Spanish Judge Baltasar Garzón has been found guilty of prevaricación in the Gürtel wiretapping case, for willfully and knowingly violating the law by ordering the interception of conversations between the Gürtel defendants and lawyers who visited them in jail.
The sentence of 11 years disqualification from any judicial or comparable office will end Garzón’s career at the Audiencia Nacional in Spain.
The Supreme Court’s conviction of Garzon for prevaricación (willful decision against justice, i.e., to violate the law) in the Gürtel case appears to rest, at bottom, on a finding that there was no evidence against the specific lawyers whose conversations with defendants in jail were intercepted as a result of Garzon’s orders approving the wiretapping. His orders were in fact issued before some of the lawyers were selected.

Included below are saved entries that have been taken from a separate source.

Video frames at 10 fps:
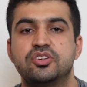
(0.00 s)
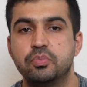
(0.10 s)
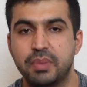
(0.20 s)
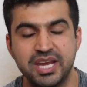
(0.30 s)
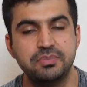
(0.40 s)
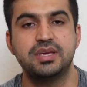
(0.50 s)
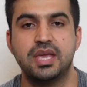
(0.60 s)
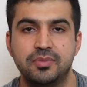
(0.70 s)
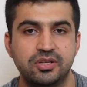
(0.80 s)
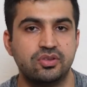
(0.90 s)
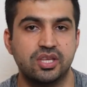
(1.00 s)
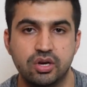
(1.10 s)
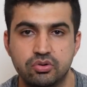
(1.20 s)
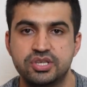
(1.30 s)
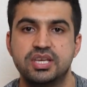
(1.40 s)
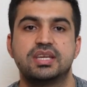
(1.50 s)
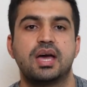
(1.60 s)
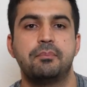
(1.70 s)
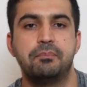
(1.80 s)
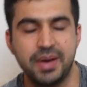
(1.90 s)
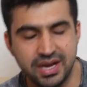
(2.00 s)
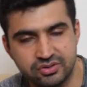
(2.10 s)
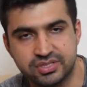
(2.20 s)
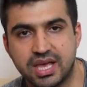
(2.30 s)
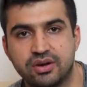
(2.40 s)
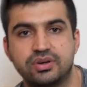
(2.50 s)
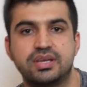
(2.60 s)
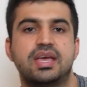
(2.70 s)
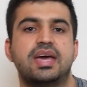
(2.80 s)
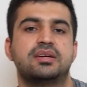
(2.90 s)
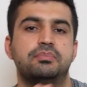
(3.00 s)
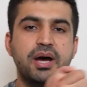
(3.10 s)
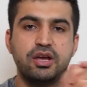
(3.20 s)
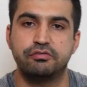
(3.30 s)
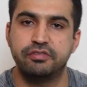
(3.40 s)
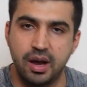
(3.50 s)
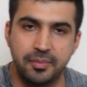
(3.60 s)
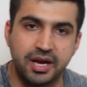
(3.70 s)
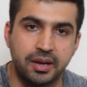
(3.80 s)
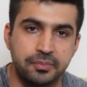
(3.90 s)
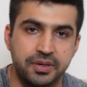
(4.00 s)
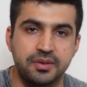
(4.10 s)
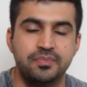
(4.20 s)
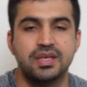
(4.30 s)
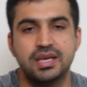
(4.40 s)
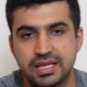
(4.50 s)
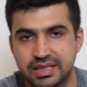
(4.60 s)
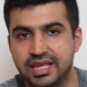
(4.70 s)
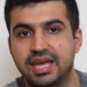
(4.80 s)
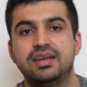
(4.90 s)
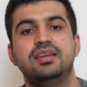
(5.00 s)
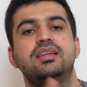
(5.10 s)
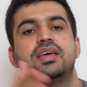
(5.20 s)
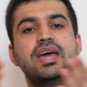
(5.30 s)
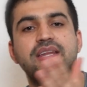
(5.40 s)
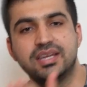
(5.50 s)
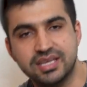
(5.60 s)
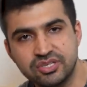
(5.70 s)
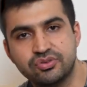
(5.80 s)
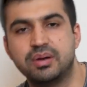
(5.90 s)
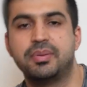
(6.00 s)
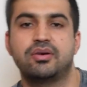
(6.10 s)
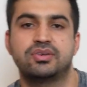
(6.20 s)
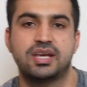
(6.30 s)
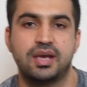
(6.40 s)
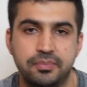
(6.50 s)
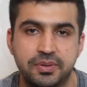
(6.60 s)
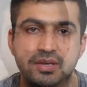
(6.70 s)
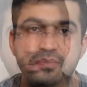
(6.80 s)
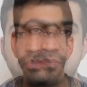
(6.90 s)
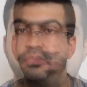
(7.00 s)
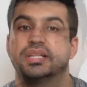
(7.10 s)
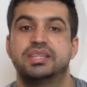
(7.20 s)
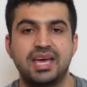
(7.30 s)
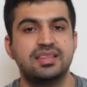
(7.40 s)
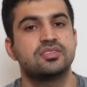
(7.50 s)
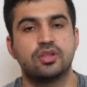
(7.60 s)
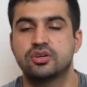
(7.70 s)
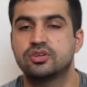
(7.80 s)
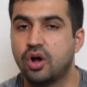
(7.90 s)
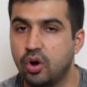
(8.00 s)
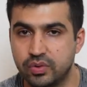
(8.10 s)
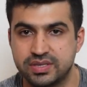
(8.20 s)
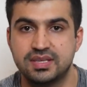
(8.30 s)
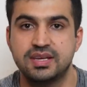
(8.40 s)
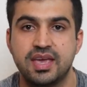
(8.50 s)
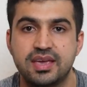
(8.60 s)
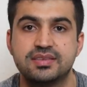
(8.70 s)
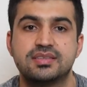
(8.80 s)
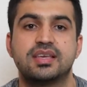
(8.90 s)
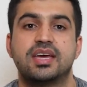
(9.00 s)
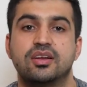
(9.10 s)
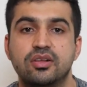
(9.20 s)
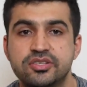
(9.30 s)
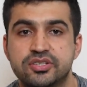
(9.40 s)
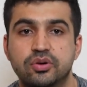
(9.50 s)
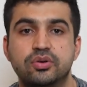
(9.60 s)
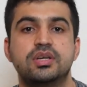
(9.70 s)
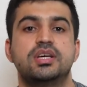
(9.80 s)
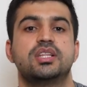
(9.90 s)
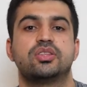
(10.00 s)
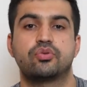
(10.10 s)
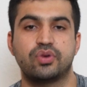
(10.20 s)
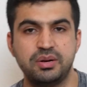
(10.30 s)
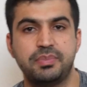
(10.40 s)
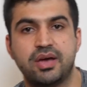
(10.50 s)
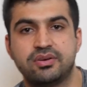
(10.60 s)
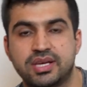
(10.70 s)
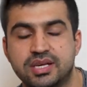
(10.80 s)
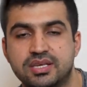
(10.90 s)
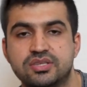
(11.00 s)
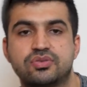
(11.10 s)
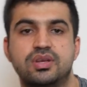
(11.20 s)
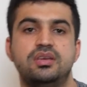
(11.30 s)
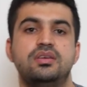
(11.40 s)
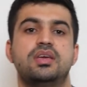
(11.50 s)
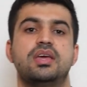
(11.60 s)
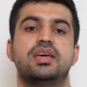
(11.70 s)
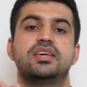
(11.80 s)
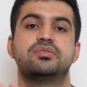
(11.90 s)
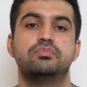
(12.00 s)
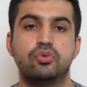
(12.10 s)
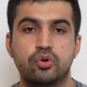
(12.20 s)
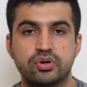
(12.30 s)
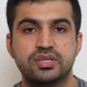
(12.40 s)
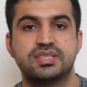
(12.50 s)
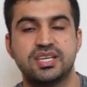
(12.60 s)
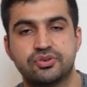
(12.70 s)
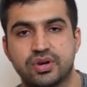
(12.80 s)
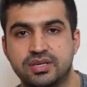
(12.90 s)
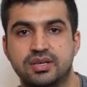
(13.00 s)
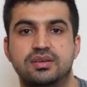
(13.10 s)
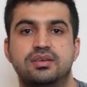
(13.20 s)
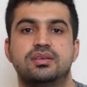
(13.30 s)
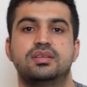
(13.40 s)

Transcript: you might be able to negotiate a better salary at a biopharma company than an industrial biotech company. But that's not always the case. And also, the Red Biotech industry is more saturated.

Garzón argued that those orders were issued on the basis of suspicions the police, the prosecutors and ultimately he, the investigating judge, had that the Gürtel defendants were using their lawyers to continue committing crimes including money laundering, from jail.
The court found no evidence of criminal behavior in the record to justify those suspicions against the specific lawyers named in the private action. Earlier, the court had refused to admit evidence proposed by Garzón.

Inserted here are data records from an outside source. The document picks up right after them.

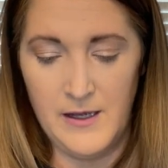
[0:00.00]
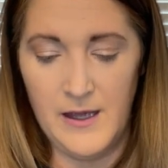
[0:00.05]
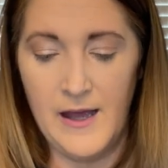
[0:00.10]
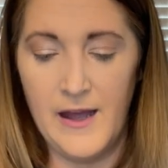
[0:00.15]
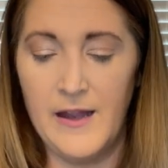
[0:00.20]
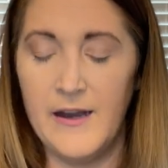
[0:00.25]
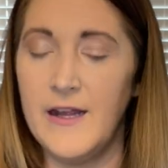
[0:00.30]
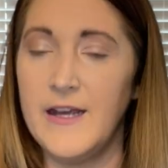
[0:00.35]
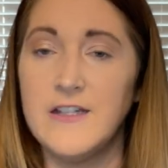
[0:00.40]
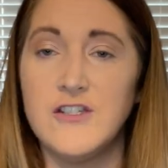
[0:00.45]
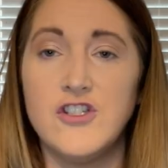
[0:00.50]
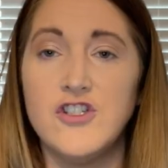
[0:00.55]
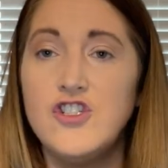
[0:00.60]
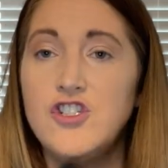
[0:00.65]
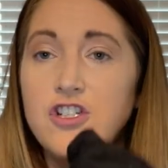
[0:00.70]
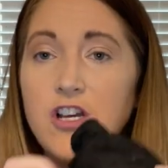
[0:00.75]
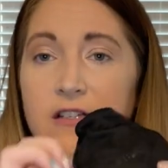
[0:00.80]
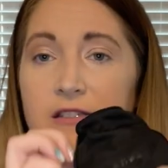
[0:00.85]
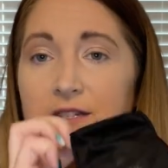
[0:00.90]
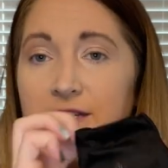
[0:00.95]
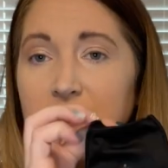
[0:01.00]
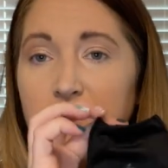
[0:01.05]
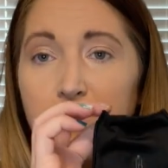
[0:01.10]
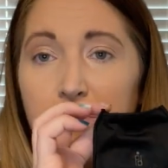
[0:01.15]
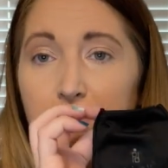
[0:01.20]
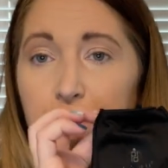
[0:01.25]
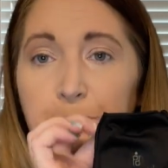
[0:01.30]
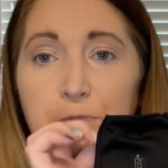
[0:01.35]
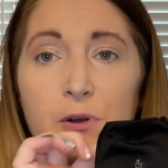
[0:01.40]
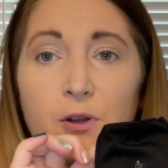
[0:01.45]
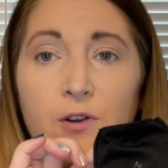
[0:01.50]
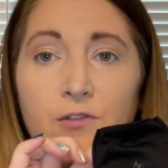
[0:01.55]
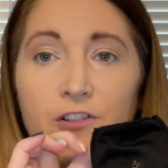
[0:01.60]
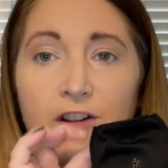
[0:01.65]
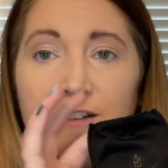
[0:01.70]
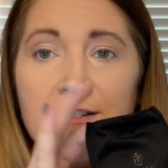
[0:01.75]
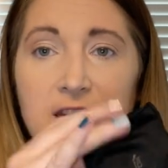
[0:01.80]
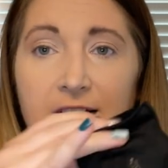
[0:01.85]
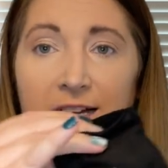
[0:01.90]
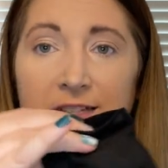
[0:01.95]
And it's just as beautiful
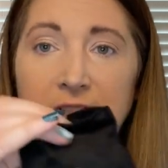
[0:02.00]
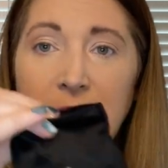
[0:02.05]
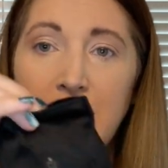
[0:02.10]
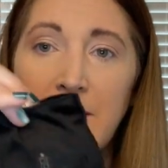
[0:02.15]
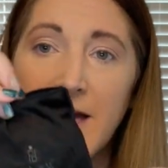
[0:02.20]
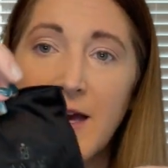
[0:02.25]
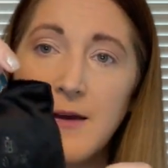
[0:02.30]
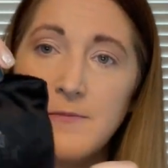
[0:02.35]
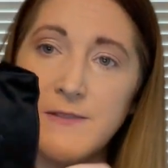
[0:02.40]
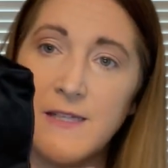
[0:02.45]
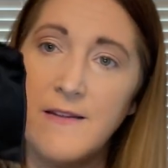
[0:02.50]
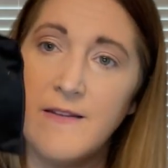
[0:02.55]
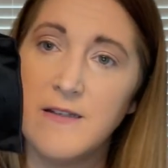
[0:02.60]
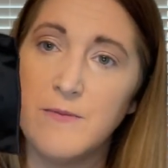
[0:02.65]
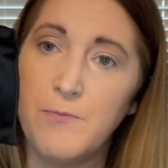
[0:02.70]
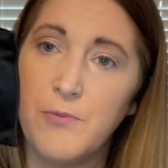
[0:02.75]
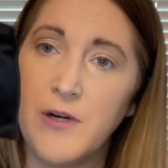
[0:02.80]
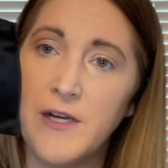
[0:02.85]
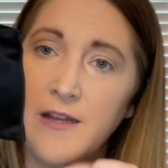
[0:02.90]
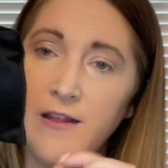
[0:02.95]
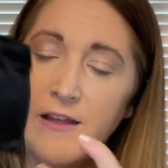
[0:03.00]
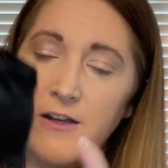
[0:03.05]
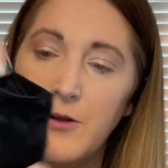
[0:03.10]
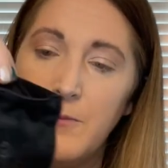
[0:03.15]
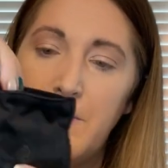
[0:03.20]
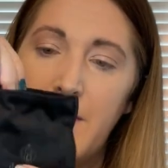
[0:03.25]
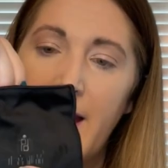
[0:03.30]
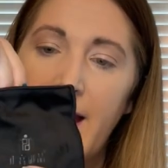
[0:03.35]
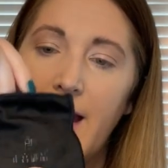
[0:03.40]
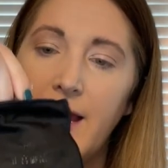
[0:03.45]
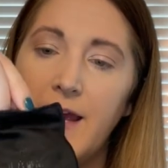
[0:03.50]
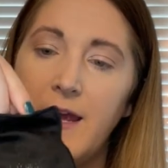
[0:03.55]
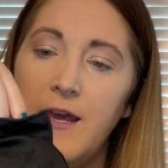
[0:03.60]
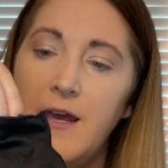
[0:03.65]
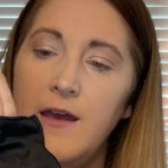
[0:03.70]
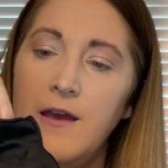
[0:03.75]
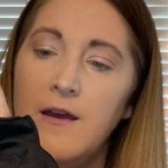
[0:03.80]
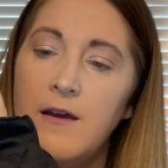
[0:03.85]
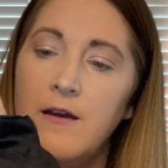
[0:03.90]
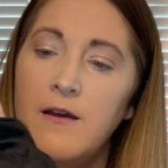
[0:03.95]
as last time. It comes in this pretty little
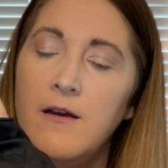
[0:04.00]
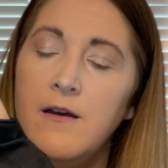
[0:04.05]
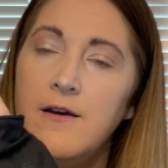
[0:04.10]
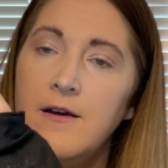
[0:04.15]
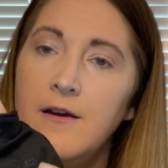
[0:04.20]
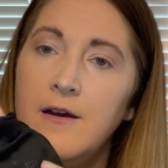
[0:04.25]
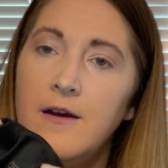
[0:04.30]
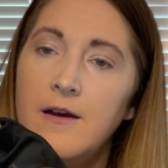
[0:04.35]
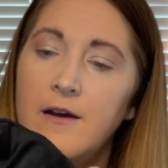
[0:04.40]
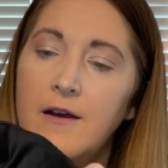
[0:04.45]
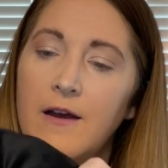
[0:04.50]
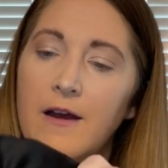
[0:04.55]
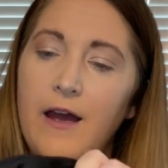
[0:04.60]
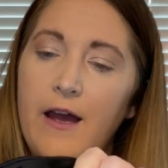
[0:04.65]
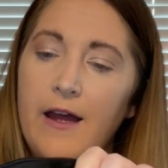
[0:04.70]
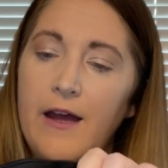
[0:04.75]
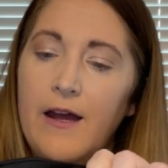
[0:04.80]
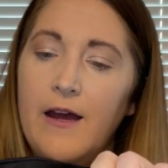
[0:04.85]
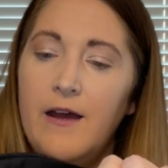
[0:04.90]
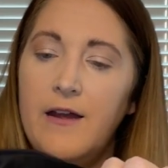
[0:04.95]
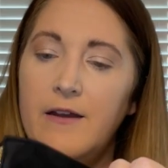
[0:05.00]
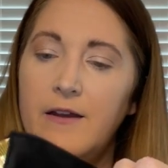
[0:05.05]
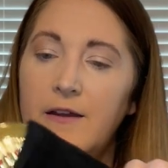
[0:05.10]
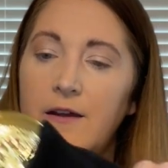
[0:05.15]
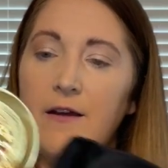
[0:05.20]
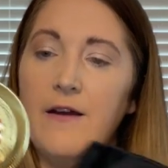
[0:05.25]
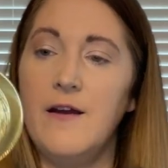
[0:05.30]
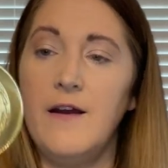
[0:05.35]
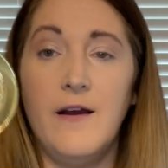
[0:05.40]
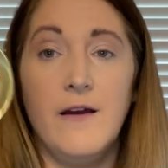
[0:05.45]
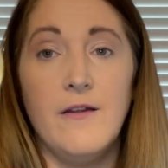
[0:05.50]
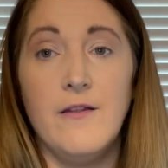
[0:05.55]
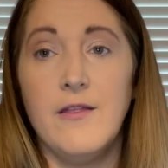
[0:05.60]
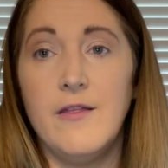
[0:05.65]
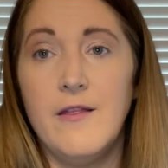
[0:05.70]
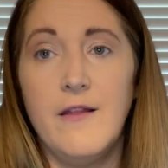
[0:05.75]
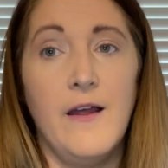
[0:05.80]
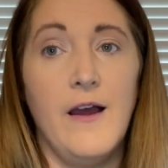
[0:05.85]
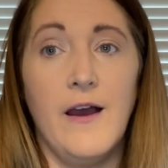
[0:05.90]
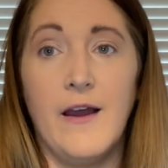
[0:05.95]
baggie. And
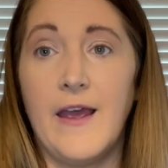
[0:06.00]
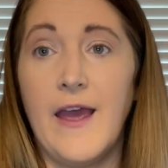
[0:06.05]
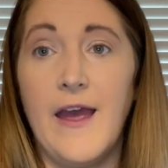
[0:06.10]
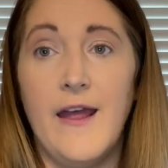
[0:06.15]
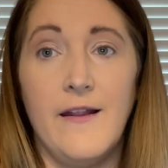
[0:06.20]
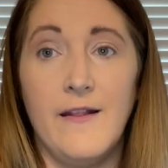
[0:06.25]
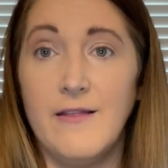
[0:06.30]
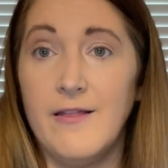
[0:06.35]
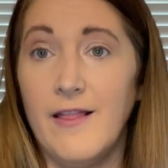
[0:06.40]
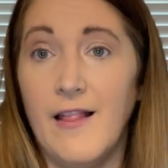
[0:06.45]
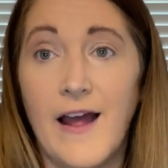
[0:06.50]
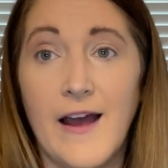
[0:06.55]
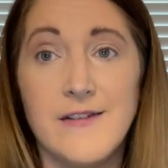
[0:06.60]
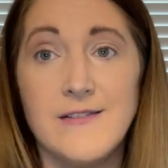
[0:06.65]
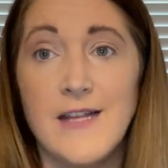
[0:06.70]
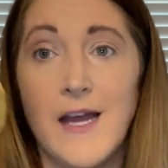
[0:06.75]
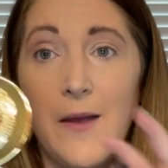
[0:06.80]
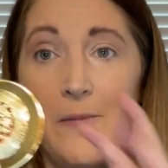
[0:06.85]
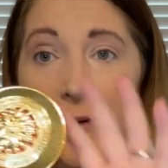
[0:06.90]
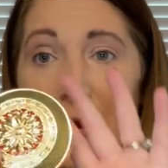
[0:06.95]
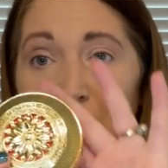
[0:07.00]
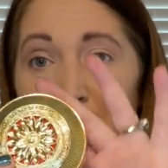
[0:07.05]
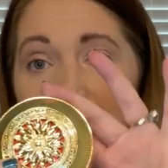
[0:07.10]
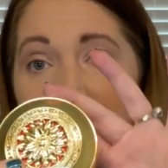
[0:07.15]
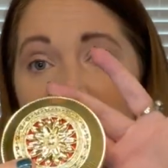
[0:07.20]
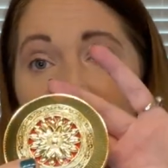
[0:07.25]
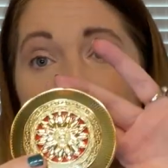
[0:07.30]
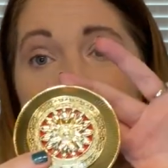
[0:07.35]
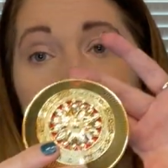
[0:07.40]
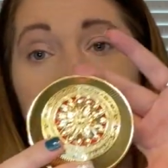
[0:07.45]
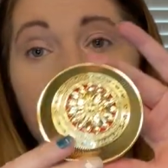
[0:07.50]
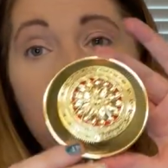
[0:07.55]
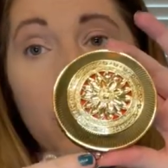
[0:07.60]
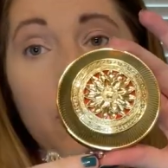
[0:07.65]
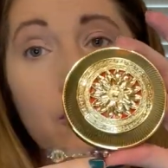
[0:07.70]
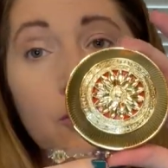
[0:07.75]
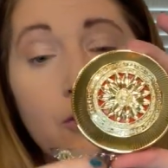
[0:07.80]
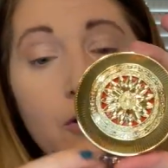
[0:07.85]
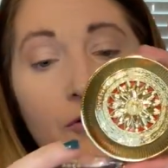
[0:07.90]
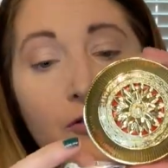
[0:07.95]
again, last time it was this
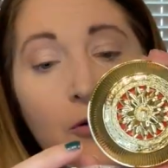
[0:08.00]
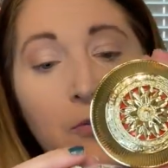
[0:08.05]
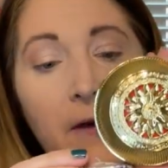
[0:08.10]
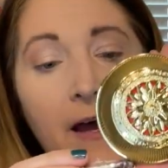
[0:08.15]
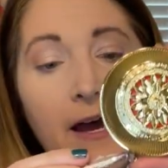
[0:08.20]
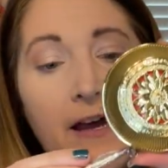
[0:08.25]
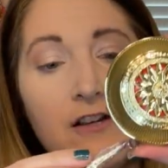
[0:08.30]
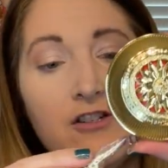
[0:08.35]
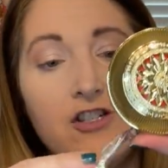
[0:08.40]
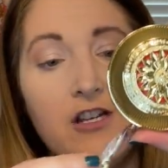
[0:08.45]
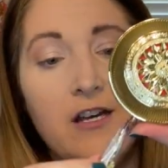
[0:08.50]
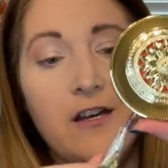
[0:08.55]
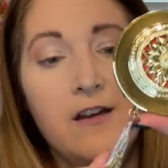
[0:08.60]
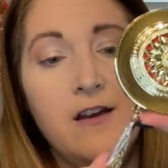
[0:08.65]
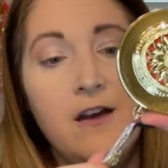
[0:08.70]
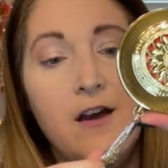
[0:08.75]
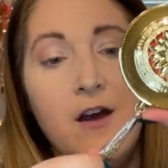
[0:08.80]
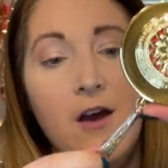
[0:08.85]
beautiful packaging,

See Tribuanl Suprema, Sala de lo Penal, “Sentencia No. 79/2012,” Causa Especial No. 20716/2009, 09/02/12.
For full reporting on and reactions to the case, see El País, 9 de febrero de 2019.
After taking two years to process the case, and then rushing to make sure it was heard before the “historical memory” case which has just concluded and is awaiting judgment, the Supreme Court produced an intricate and tightly reasoned opinion in 17 working days after the conclusion of the final hearing on January 19–an extraordinary feat given the exhaustive references to the Court’s case law contained in the judgment.
One crucial fact is that the Public Prosecutor’s Office (la Fiscalía) supported Garzón’s positions throughout the case. This fact is hard to square with the Court’s conclusion that no reasonable legal interpretation could support Garzón’s order to initiate the wiretaps, as is the fact that another judge subsequently reached the same conclusion as Garzón when he extended the wiretaps.
Lawyers, law professors, and journalists will now pore over the court’s opinion, and much critical analysis will follow.
A key factual issue which the Court resolved, without hearing all of Garzon’s proffered evidence, was whether there were reasonable indicia of continuing criminal activity by the Gürtel defendants and their lawyers, operating from jail. The court’s argument that the evidence had to be against specific lawyers, when some of them had not yet been selected, raises questions.
An important legal issue is whether Garzón reached the correct decision in ordering the wiretaps. If he did not–and a panel held earlier that his decision should be overturned–he would be guilty of making a judicial error. In itself, that is not a career-ending offense.
Signficantly, as noted above, the wiretaps were ordered to be extended twice, by at least one other judge, after Garzón’s involvement in the case ended. Whether the other judge will now be charged with prevaricación is unknown.
The critical legal and factual issue on which the case ultimately turned was whether Garzón willfully decided to order the wiretaps, knowing that there was no reasonable legal interpretation which could justify his decision. The Supreme Court found that there was no such interpretation, and that Garzón knowingly decided to act against the law.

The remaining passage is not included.